Problem to solve ->
Nothing but the lines from the one with "[6:17.04-6:17.94]" through the final line of the entries should appear in the answer, copied exactly and without pictures.

Records to use ->
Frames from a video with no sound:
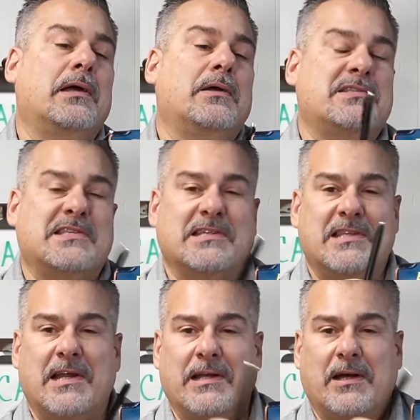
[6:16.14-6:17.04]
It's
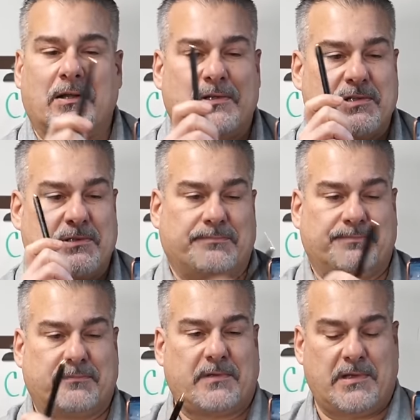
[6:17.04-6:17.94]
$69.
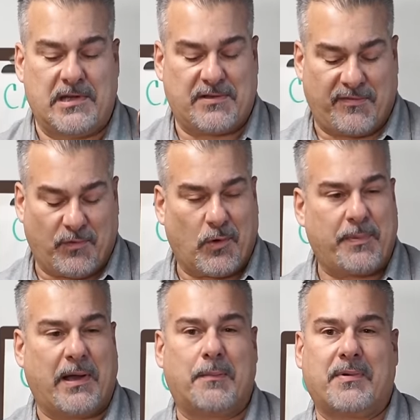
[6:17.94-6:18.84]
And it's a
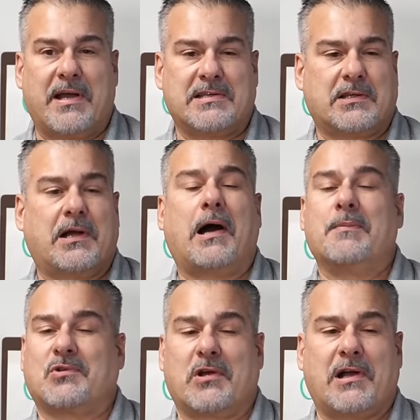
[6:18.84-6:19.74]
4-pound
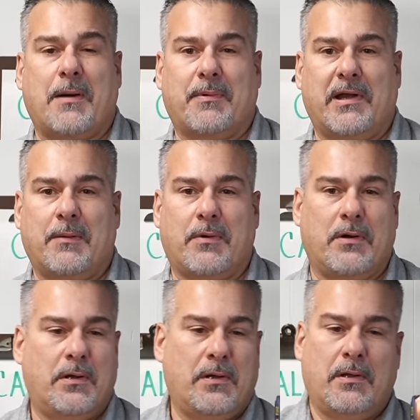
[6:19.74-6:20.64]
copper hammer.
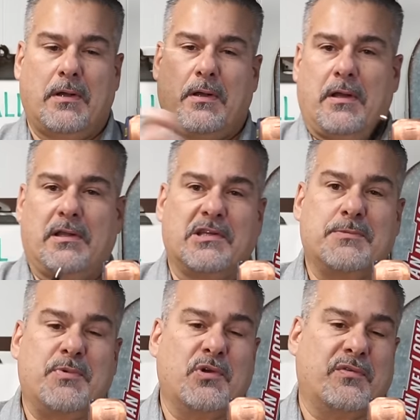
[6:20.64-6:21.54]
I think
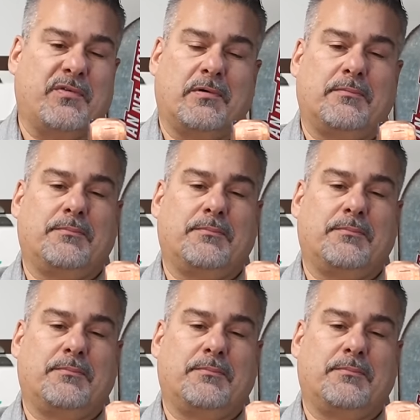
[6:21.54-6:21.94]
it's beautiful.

Written solution ->
[6:17.04-6:17.94]
$69.
[6:17.94-6:18.84]
And it's a
[6:18.84-6:19.74]
4-pound
[6:19.74-6:20.64]
copper hammer.
[6:20.64-6:21.54]
I think
[6:21.54-6:21.94]
it's beautiful.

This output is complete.